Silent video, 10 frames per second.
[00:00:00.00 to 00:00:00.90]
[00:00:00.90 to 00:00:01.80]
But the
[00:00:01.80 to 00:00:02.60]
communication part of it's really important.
————————
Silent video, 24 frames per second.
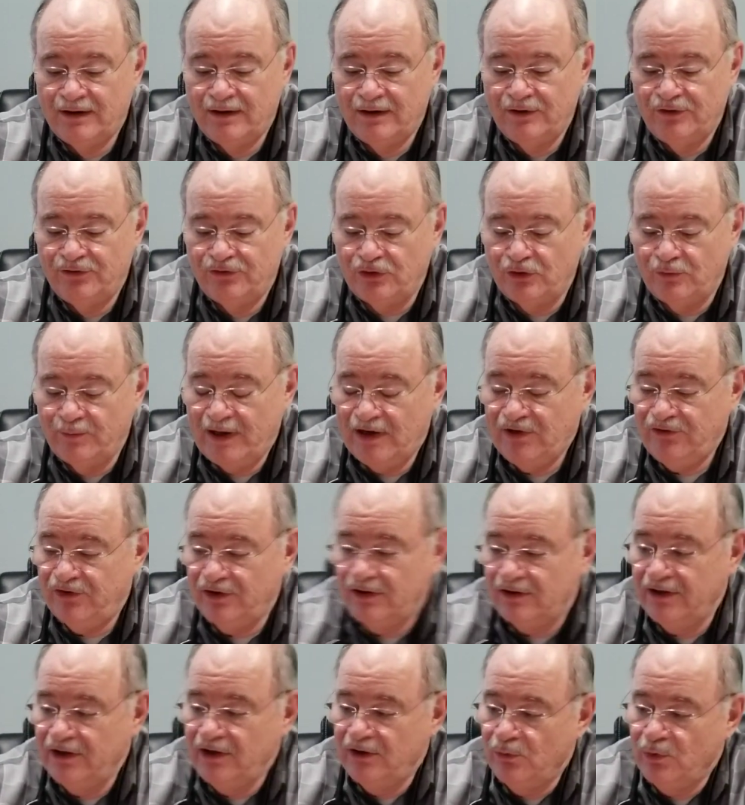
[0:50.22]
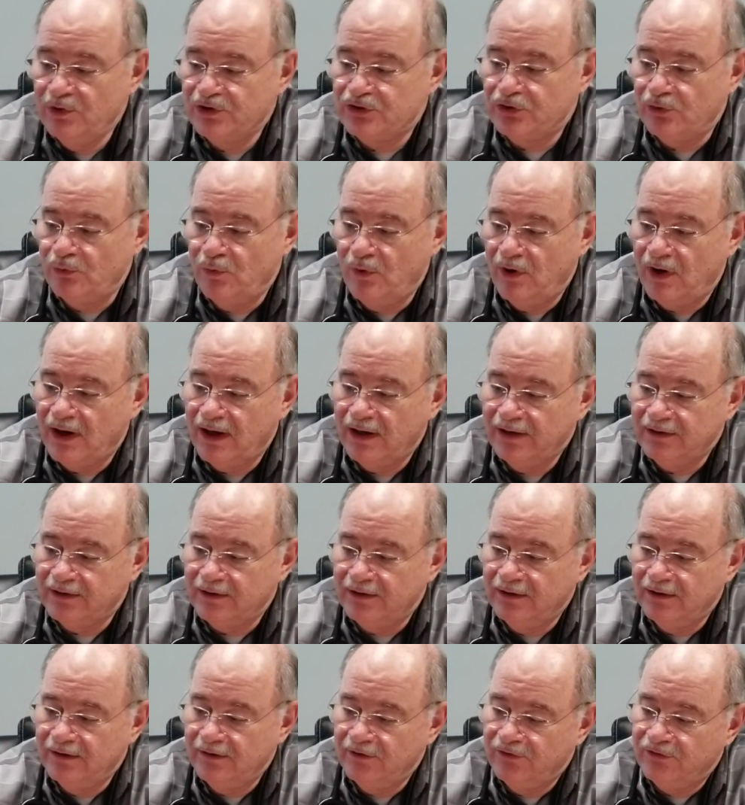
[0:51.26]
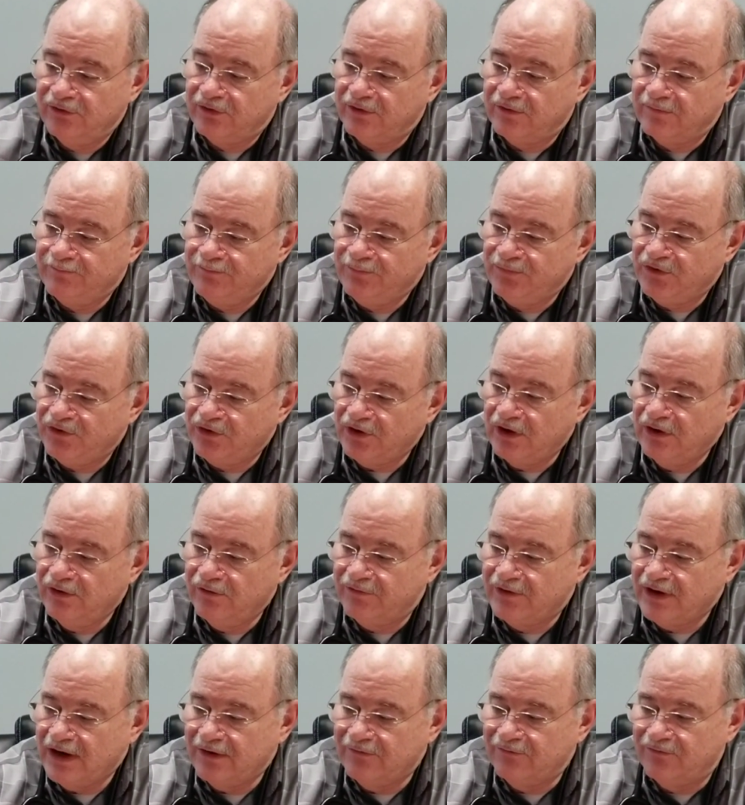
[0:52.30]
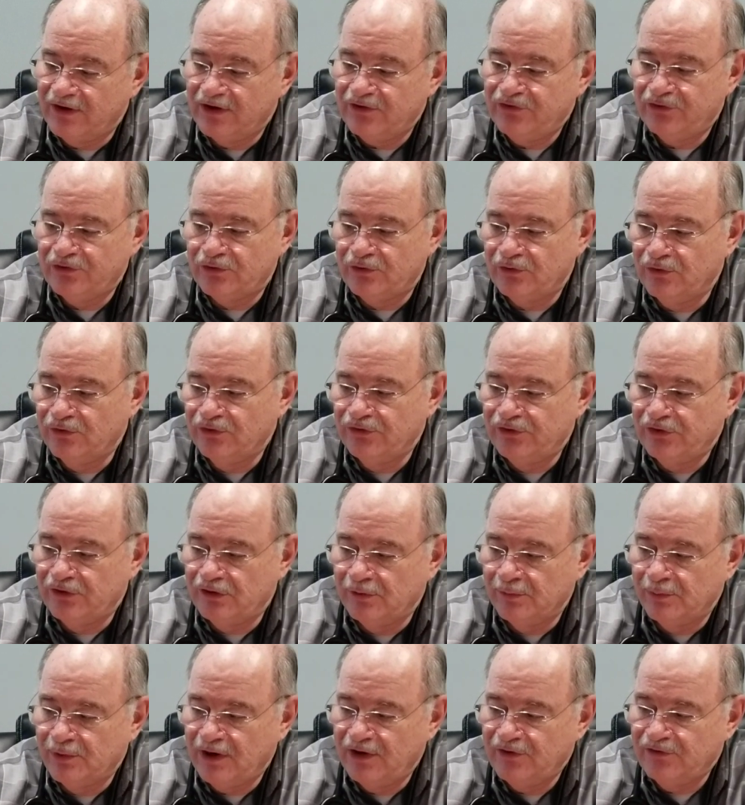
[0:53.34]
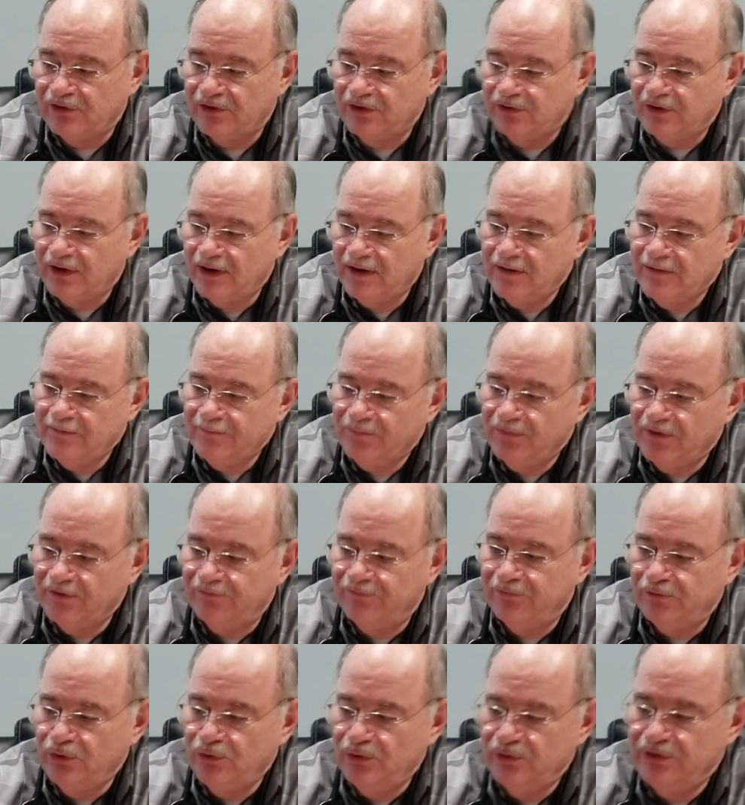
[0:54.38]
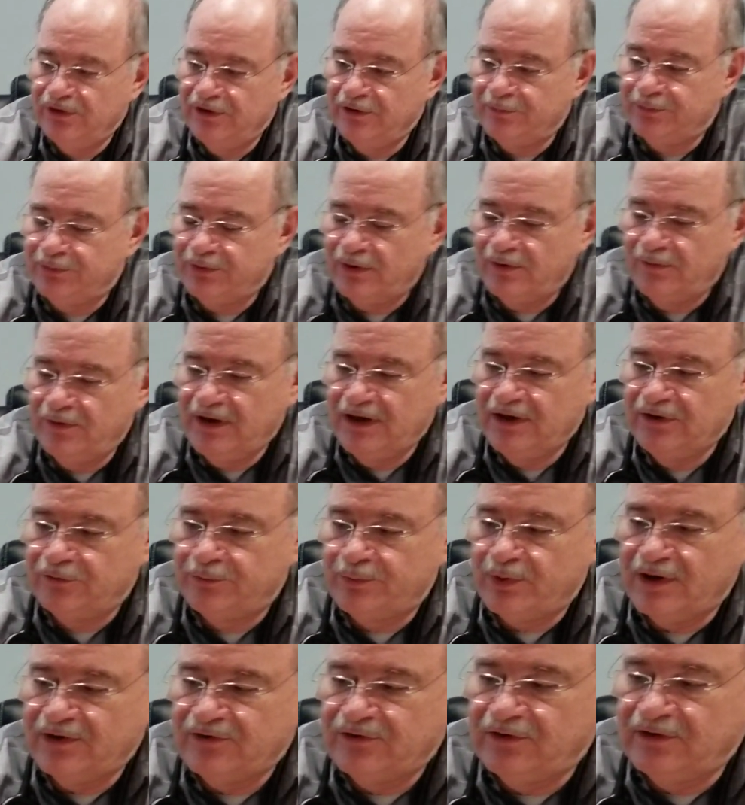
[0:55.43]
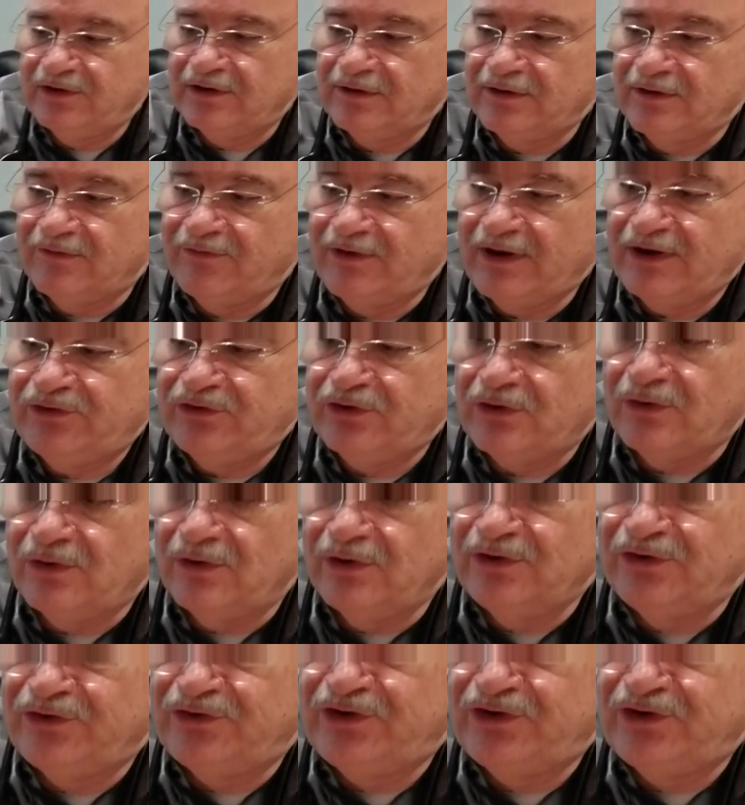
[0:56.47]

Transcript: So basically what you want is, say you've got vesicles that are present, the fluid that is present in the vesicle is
————————
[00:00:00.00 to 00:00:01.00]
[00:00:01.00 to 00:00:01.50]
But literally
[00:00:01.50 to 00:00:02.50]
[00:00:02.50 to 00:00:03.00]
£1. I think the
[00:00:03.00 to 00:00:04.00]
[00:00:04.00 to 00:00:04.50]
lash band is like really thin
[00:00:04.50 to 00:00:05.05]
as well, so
————————
**Action item**: How many lines in the records above contain the word "video"? Answer with the number only.

**Expected answer**: 2